I just hope you keep reading, because at one time I too would have dismissed the "dissidents" as a bunch of "quacks," and I'm certainly not proud to admit this fact. When I took the time to look at all the evidence (and having it available online was, of course, crucial) with an open mind, it was obvious a terrible mistake had been made, and the people in charge are clearly "conflicted" and there is little incentive for them to re-evaluate their notions. I'm more than willing to put up my own money (if I'm wrong) to do the kinds of refutation experiments that science is supposed to be based upon, and I've got this site that contains more than enough evidence for a much more likely explanation for "AIDS," but that is all I can do about it, realistically. I don't mind engaging people like yourself, so long as you present your evidence and make a clear, succinct case.
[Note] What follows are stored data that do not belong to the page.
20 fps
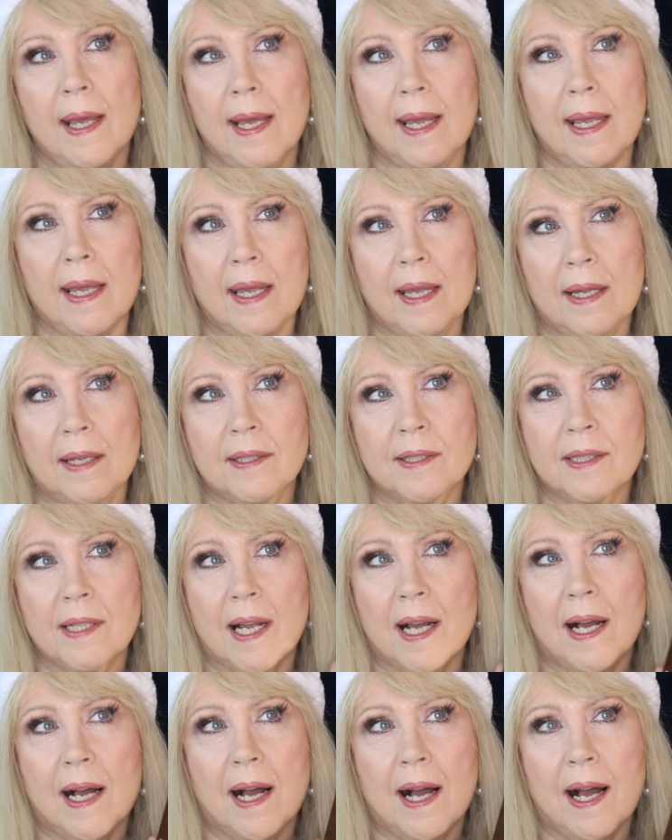and
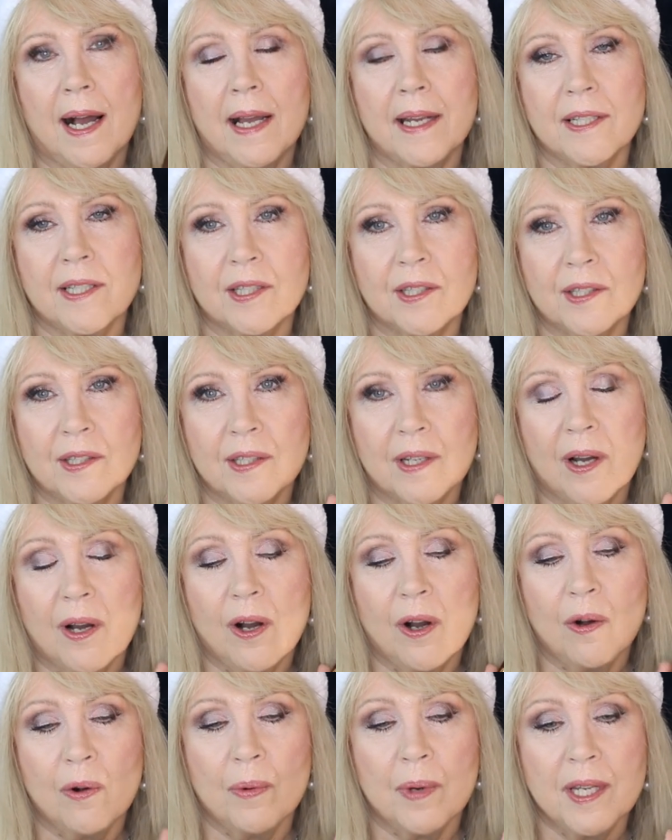I just
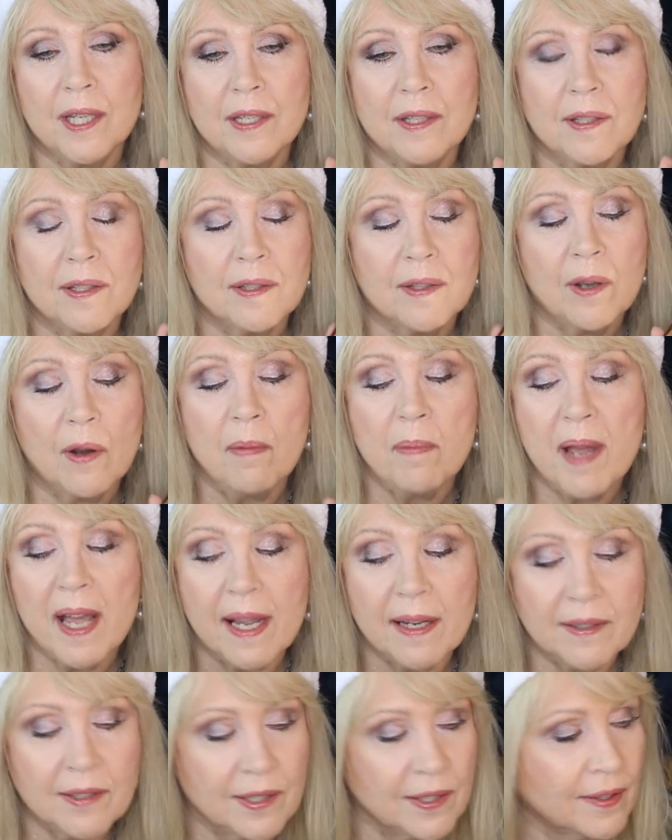always go
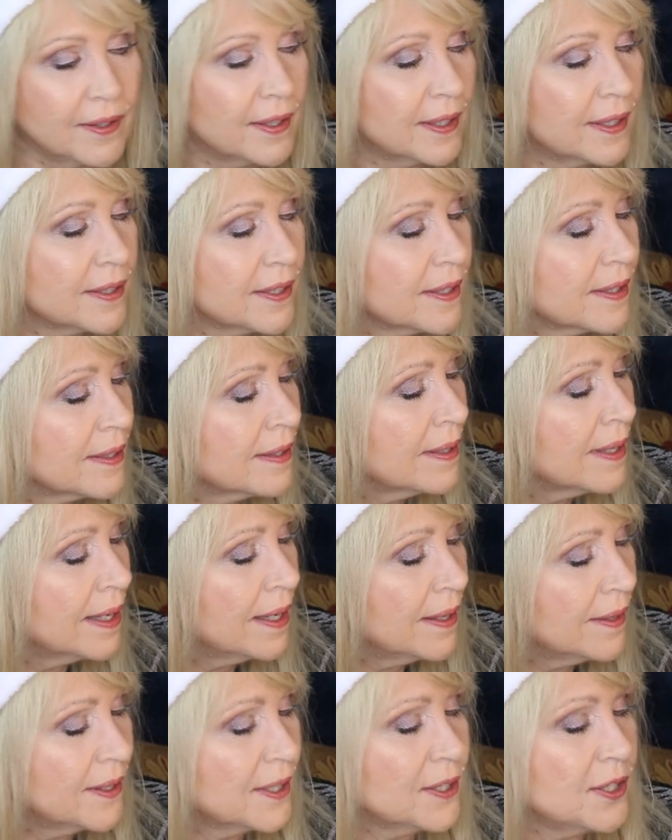back to this.
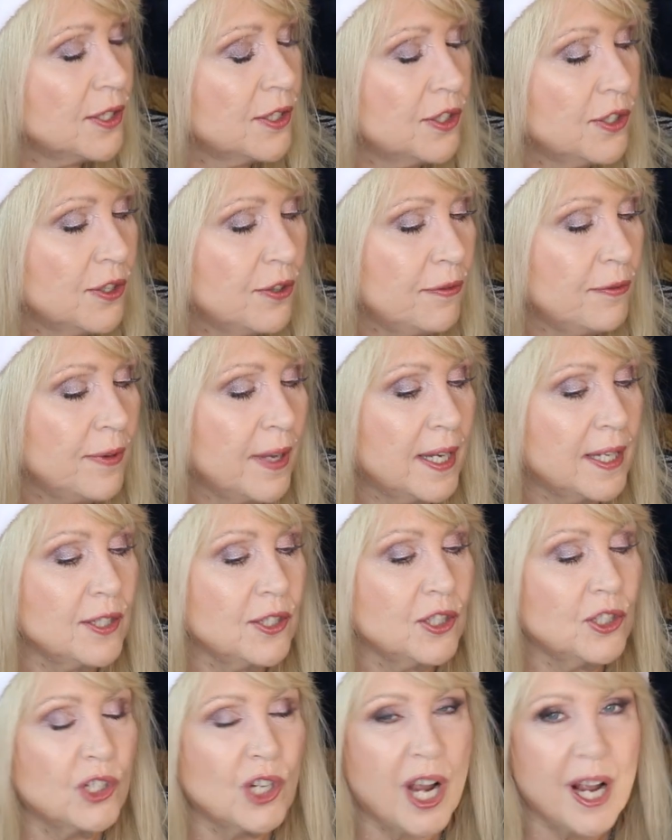This is Too
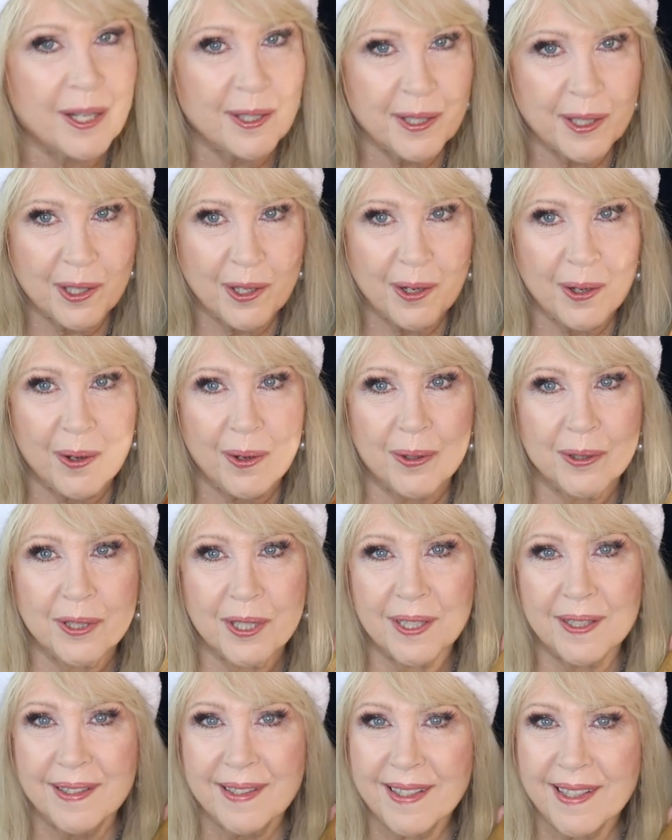Faced Chocolate Gold.
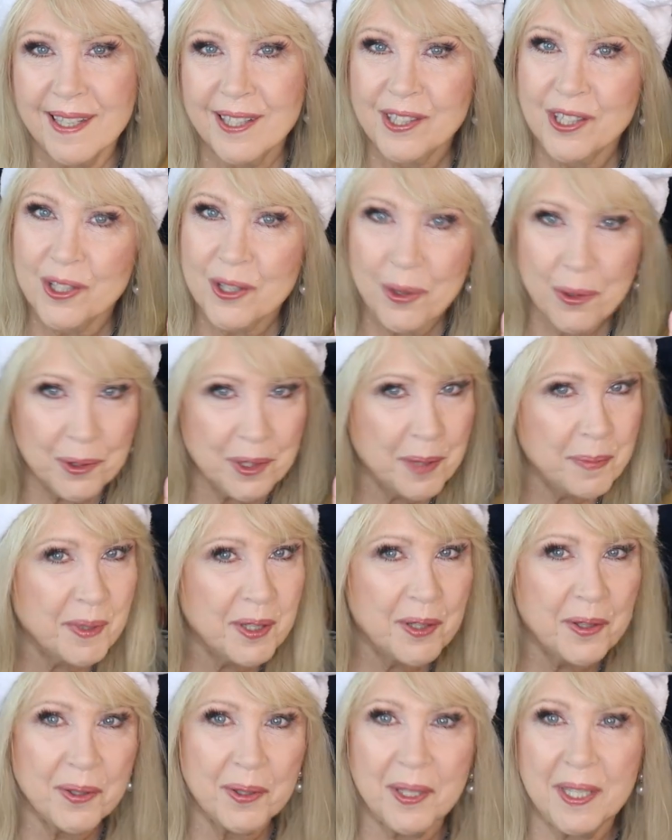It's an oldie
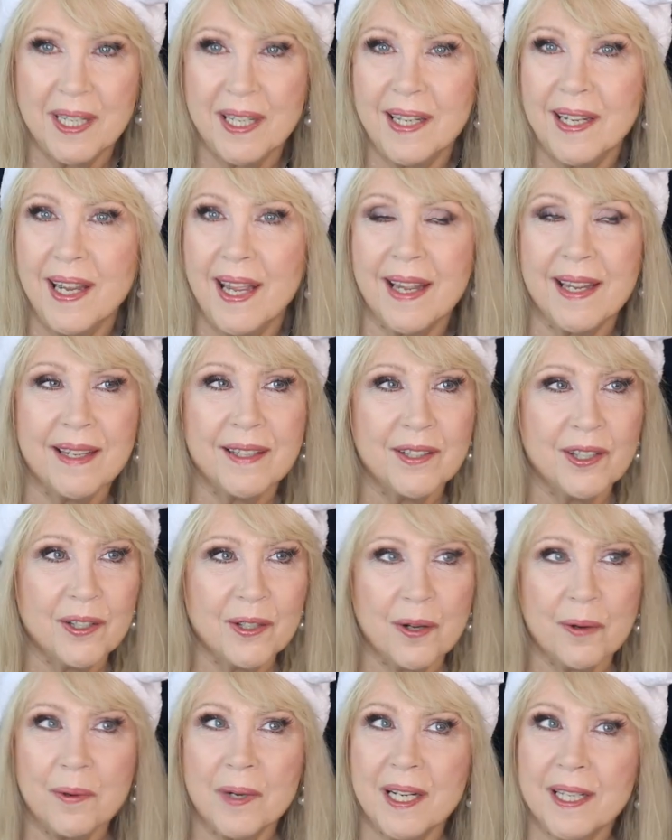but goodie, and you
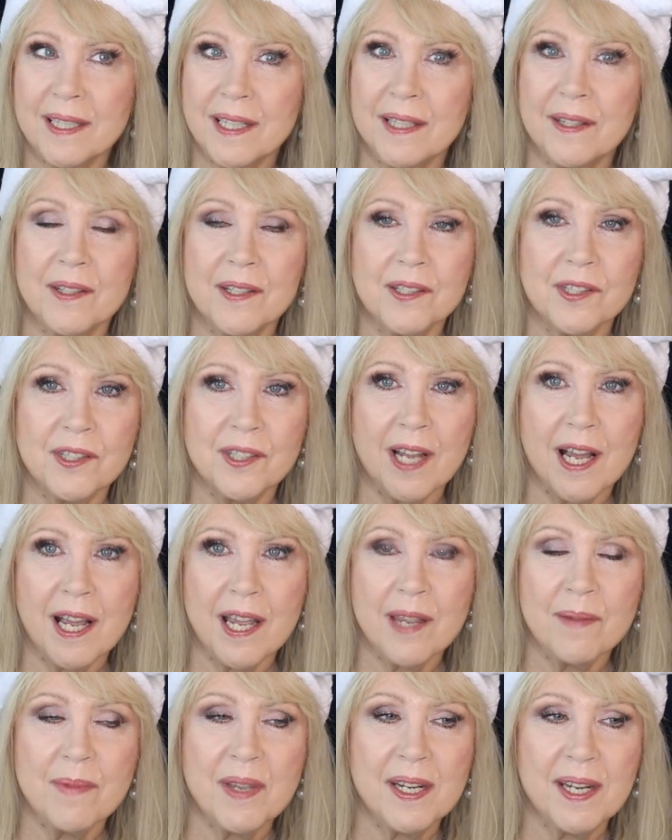know what, in this
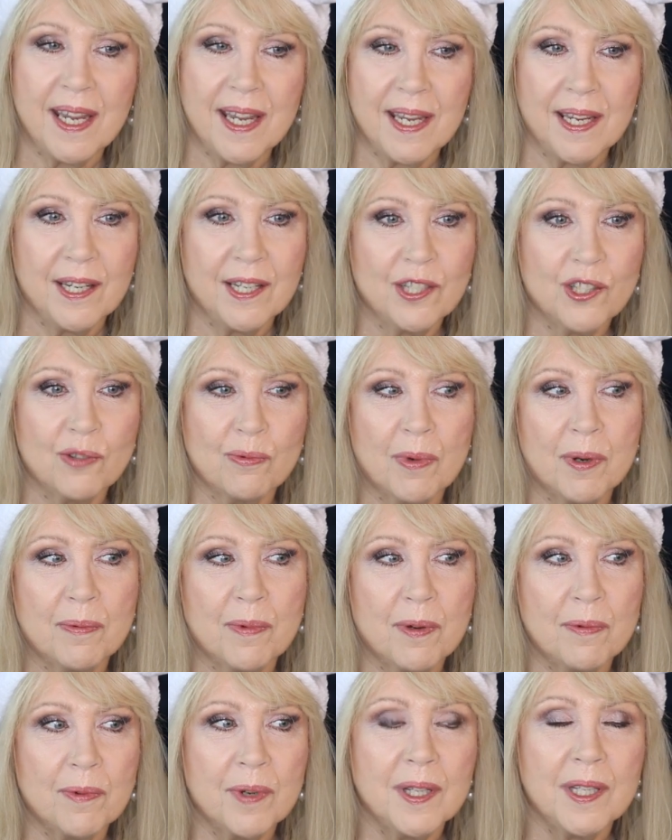time and age when
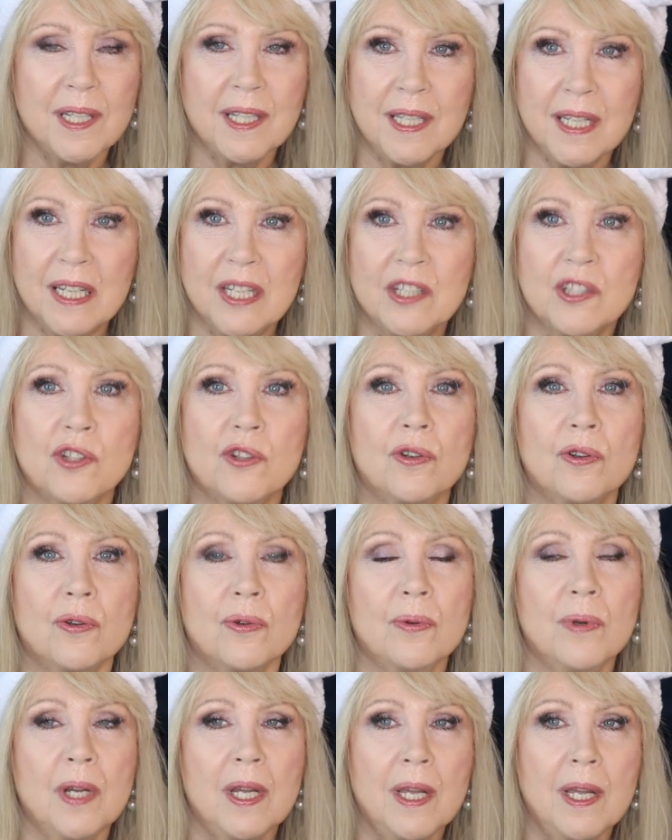we really need
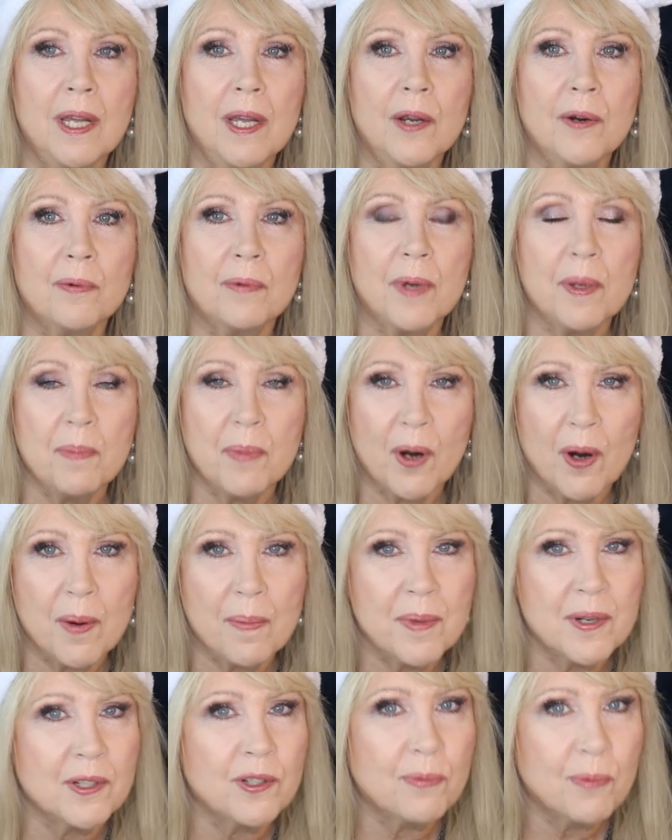to
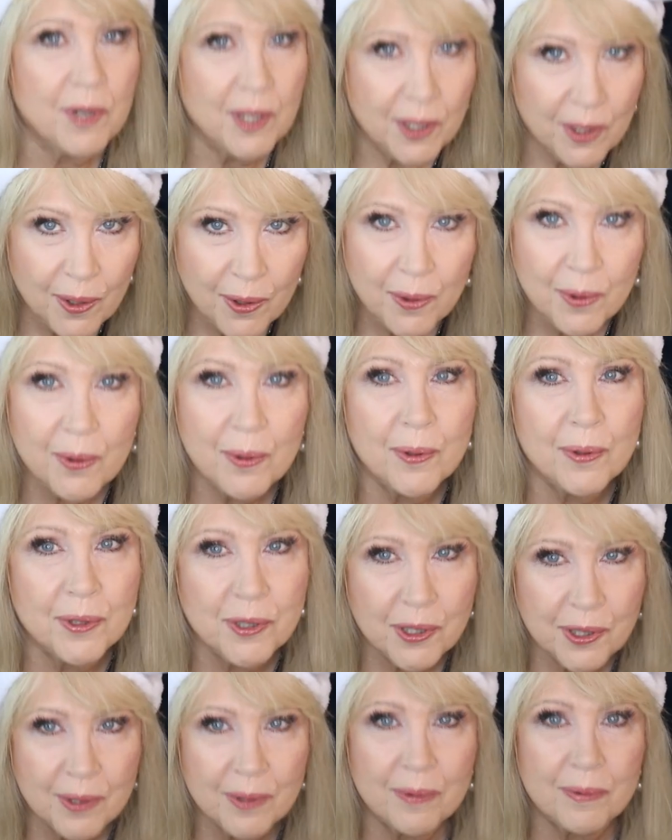repurpose,
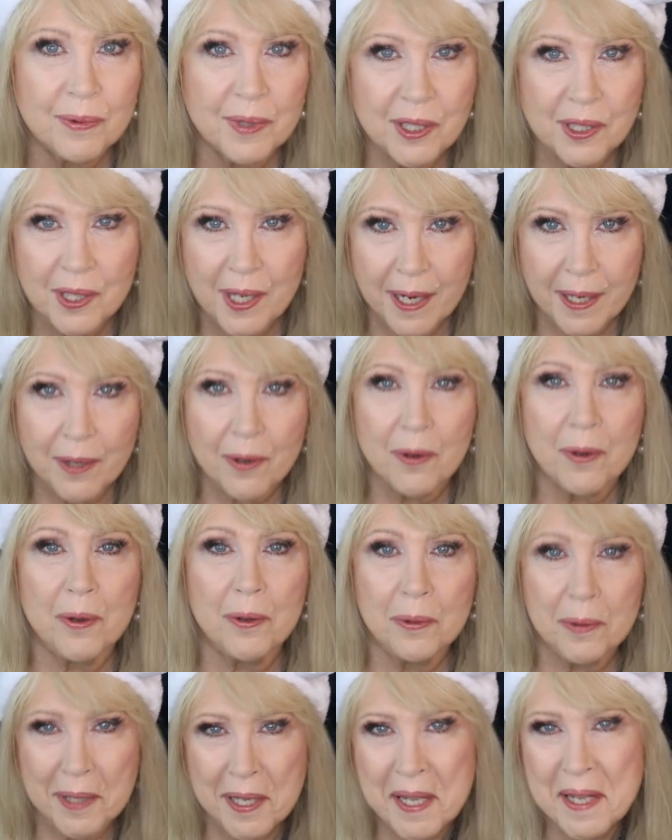reuse,
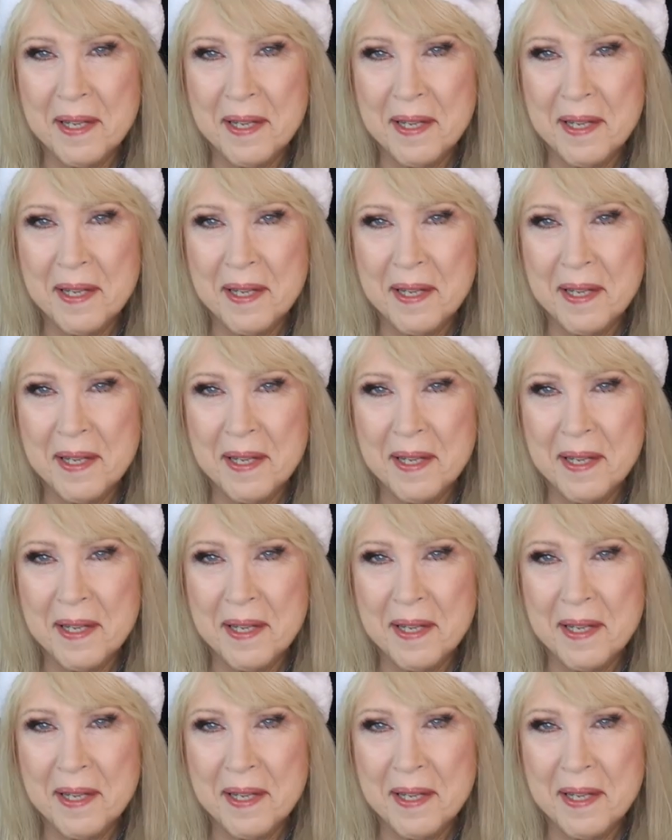recycle,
So far, you have yet to do that, so I'm asking you one last time to present your evidence and explain (as if you are talking to people who don't know about any of this) your case. There is no need to do this tomorrow. Don't rush, put together what you feel is a very strong argument, with supporting citations. Alternatively, we can take this one issue at a time. For example, what led you to believe that "HIV" had been isolated and was directly responsible for "AIDS"? Again, citations of actual data is required, or else this will not be a scientific discussion, and therefore, does not belong on this forum. I usually allow people to "go on rants" to some degree, hoping that I can persuade them to "stick to the evidence," but at some point I must "pull the plug on them" in order to keep this forum consistent with its "mission."